## Problem statement
Please give the whole listing again word for word, and drop any pictures it holds.

## Records for this task

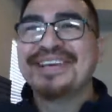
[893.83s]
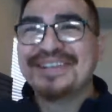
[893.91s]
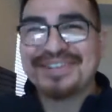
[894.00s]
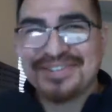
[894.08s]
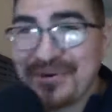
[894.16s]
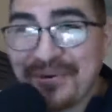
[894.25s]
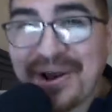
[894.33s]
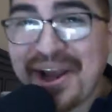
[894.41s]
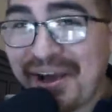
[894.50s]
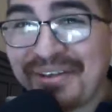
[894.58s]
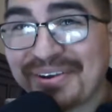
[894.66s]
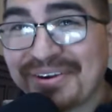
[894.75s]
There's no way in
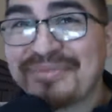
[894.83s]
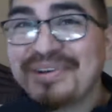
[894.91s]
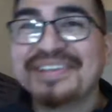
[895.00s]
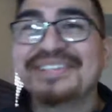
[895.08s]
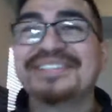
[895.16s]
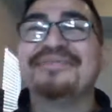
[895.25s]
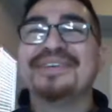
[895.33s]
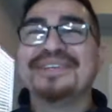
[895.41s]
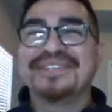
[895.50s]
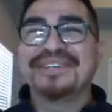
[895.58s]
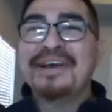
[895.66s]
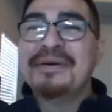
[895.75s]
hell they're going to win this
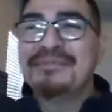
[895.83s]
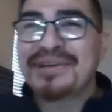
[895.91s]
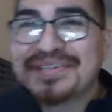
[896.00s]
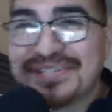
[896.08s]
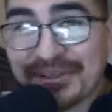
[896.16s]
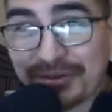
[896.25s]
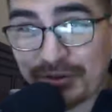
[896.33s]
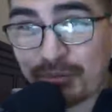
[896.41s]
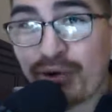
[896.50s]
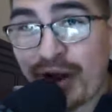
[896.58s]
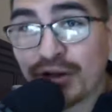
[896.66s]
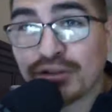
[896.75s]
division because either the
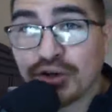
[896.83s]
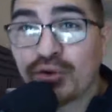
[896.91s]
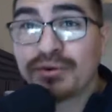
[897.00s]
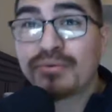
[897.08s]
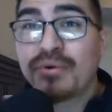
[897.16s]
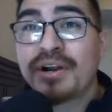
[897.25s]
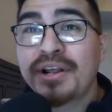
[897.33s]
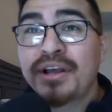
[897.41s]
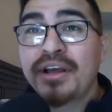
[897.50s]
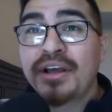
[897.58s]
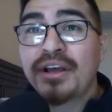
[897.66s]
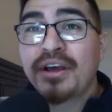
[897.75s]
Browns are going to run it
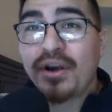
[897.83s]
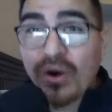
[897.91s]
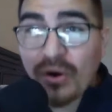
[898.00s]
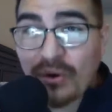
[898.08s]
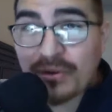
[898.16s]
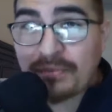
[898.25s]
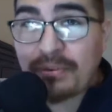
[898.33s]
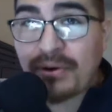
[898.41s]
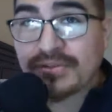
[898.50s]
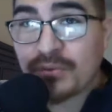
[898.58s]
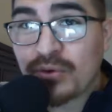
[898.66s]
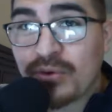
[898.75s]
or the
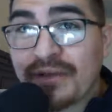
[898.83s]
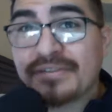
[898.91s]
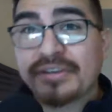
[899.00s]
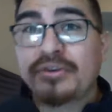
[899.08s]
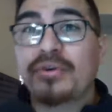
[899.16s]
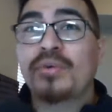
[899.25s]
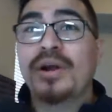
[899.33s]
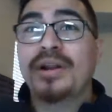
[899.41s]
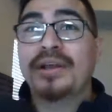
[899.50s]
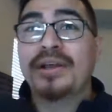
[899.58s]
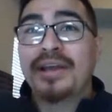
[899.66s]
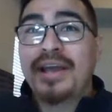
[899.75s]
Baltimore Ravens are going to run
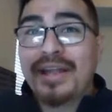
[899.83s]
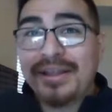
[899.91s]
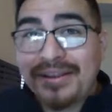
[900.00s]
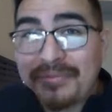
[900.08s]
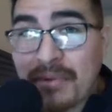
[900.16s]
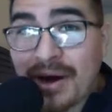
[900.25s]
it. And in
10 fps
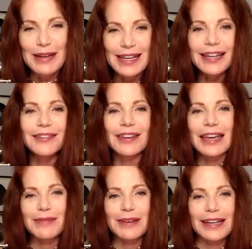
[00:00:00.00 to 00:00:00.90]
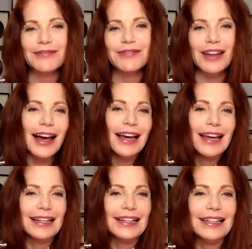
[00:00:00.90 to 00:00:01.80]
flask. Of keeping it
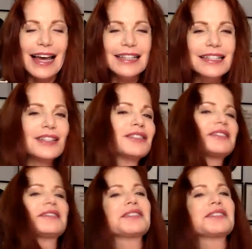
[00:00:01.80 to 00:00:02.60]
classy, just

## Expected answer
[893.83s]
[893.91s]
[894.00s]
[894.08s]
[894.16s]
[894.25s]
[894.33s]
[894.41s]
[894.50s]
[894.58s]
[894.66s]
[894.75s]
There's no way in
[894.83s]
[894.91s]
[895.00s]
[895.08s]
[895.16s]
[895.25s]
[895.33s]
[895.41s]
[895.50s]
[895.58s]
[895.66s]
[895.75s]
hell they're going to win this
[895.83s]
[895.91s]
[896.00s]
[896.08s]
[896.16s]
[896.25s]
[896.33s]
[896.41s]
[896.50s]
[896.58s]
[896.66s]
[896.75s]
division because either the
[896.83s]
[896.91s]
[897.00s]
[897.08s]
[897.16s]
[897.25s]
[897.33s]
[897.41s]
[897.50s]
[897.58s]
[897.66s]
[897.75s]
Browns are going to run it
[897.83s]
[897.91s]
[898.00s]
[898.08s]
[898.16s]
[898.25s]
[898.33s]
[898.41s]
[898.50s]
[898.58s]
[898.66s]
[898.75s]
or the
[898.83s]
[898.91s]
[899.00s]
[899.08s]
[899.16s]
[899.25s]
[899.33s]
[899.41s]
[899.50s]
[899.58s]
[899.66s]
[899.75s]
Baltimore Ravens are going to run
[899.83s]
[899.91s]
[900.00s]
[900.08s]
[900.16s]
[900.25s]
it. And in
10 fps
[00:00:00.00 to 00:00:00.90]
[00:00:00.90 to 00:00:01.80]
flask. Of keeping it
[00:00:01.80 to 00:00:02.60]
classy, just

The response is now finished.